>>>>>

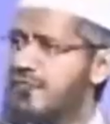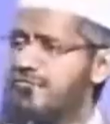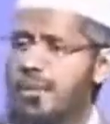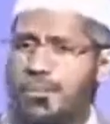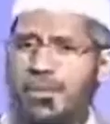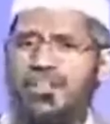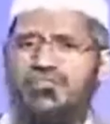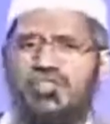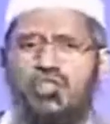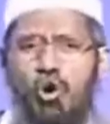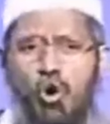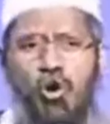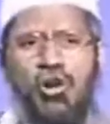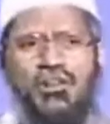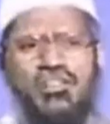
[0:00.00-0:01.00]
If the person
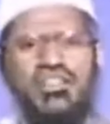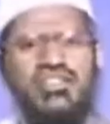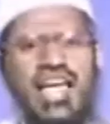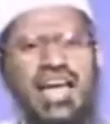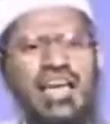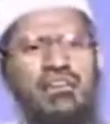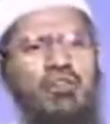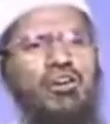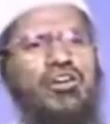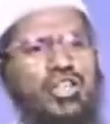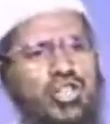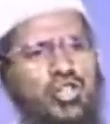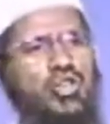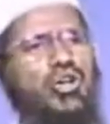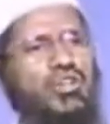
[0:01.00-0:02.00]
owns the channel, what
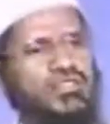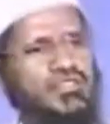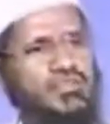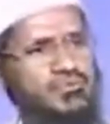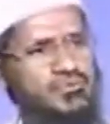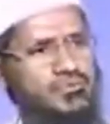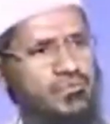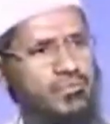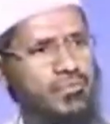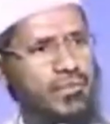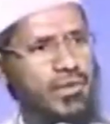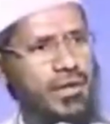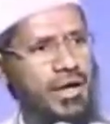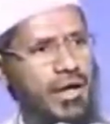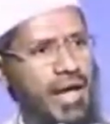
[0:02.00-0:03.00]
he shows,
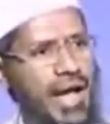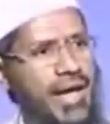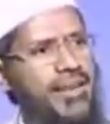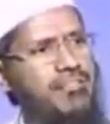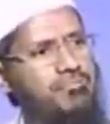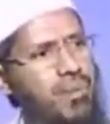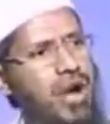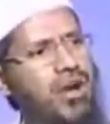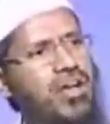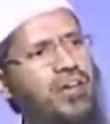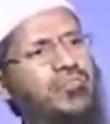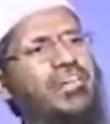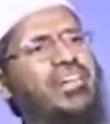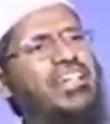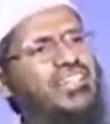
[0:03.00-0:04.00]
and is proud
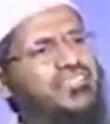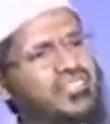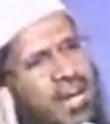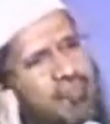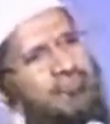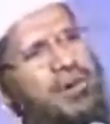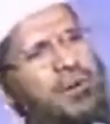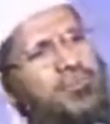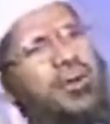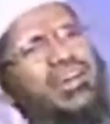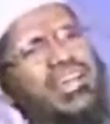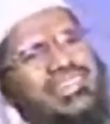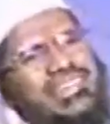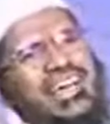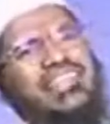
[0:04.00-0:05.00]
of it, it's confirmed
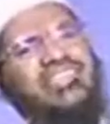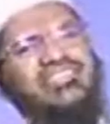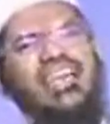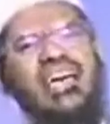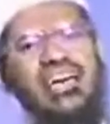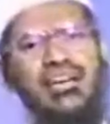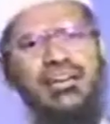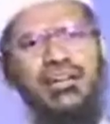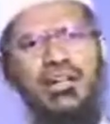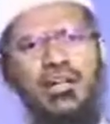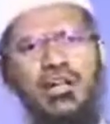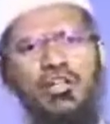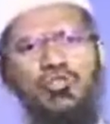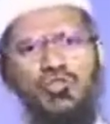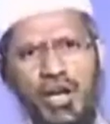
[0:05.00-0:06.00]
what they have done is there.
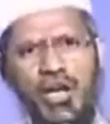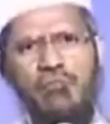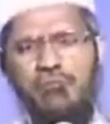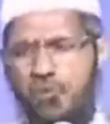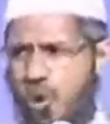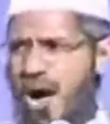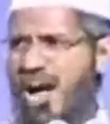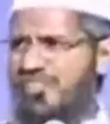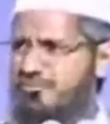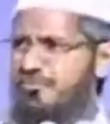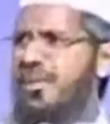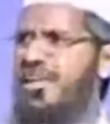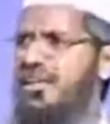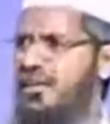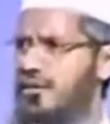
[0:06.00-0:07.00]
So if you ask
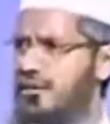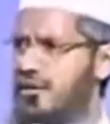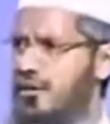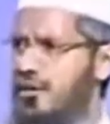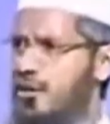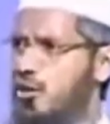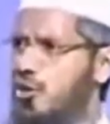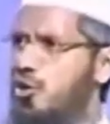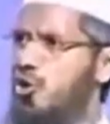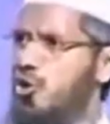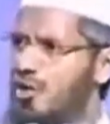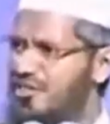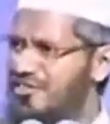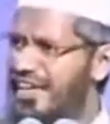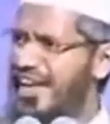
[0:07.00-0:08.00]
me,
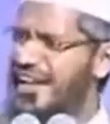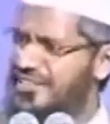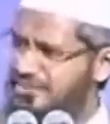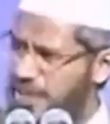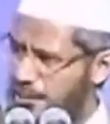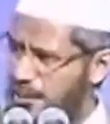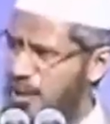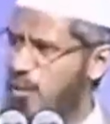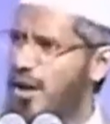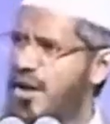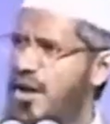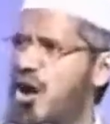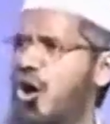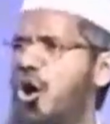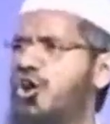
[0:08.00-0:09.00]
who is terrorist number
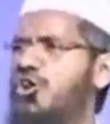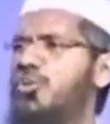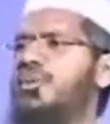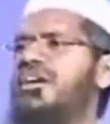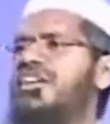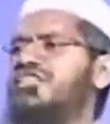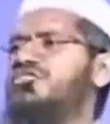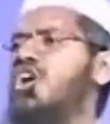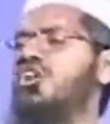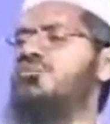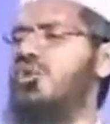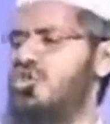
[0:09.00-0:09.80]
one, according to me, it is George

<<<<<
>>>>>

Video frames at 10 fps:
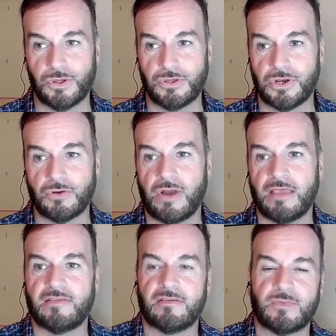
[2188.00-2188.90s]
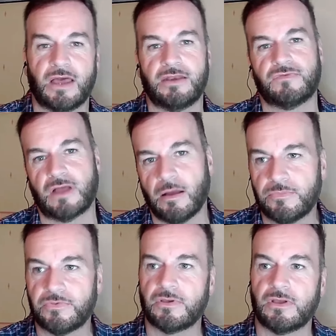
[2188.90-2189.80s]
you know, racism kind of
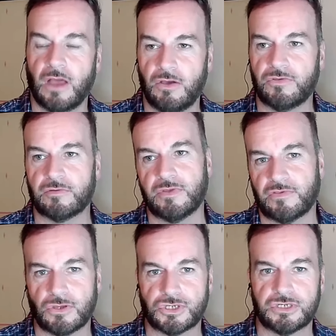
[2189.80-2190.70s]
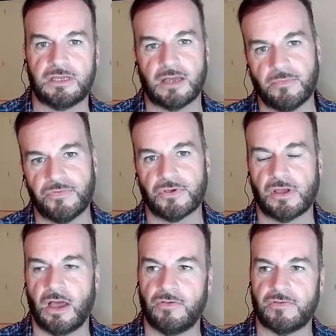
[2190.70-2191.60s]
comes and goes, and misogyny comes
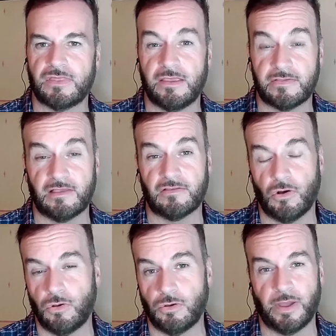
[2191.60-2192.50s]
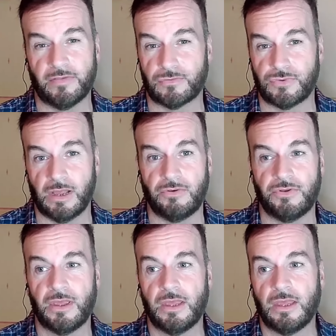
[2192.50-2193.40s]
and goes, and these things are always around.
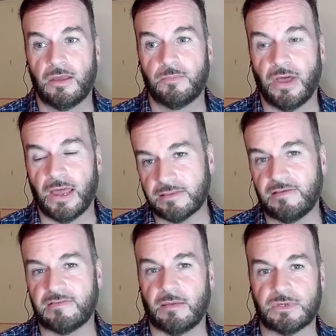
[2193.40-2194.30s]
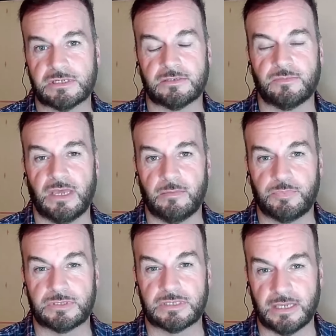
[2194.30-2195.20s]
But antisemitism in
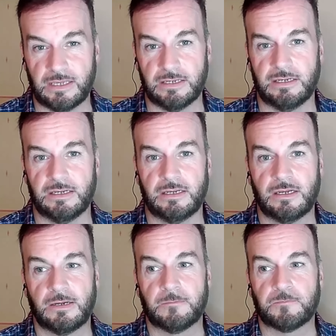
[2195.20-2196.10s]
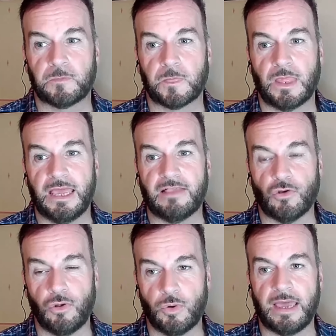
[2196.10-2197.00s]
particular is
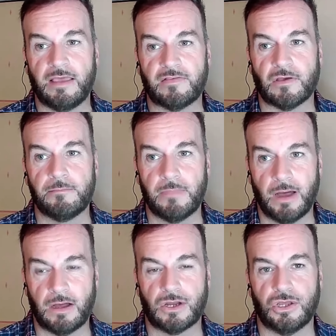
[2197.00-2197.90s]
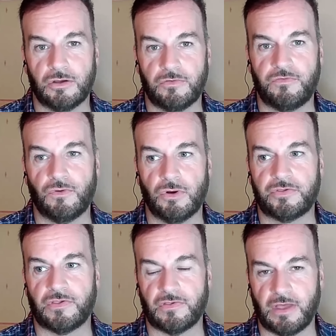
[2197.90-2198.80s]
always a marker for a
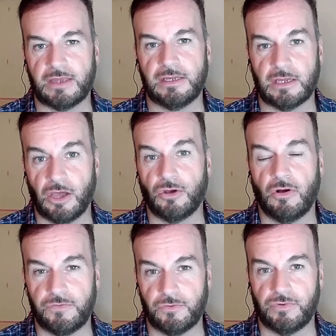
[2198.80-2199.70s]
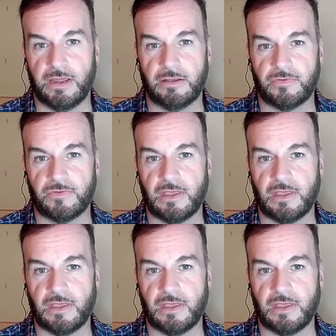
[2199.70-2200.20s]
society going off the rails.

<<<<<

◆ What is required: When you reach the line with "[2192.50-2193.40s]" in the records above, begin repeating the lines exactly, and stop after the line with "[2198.80-2199.70s]". Skip all pictures.

◆ Solution for this problem:
[2192.50-2193.40s]
and goes, and these things are always around.
[2193.40-2194.30s]
[2194.30-2195.20s]
But antisemitism in
[2195.20-2196.10s]
[2196.10-2197.00s]
particular is
[2197.00-2197.90s]
[2197.90-2198.80s]
always a marker for a
[2198.80-2199.70s]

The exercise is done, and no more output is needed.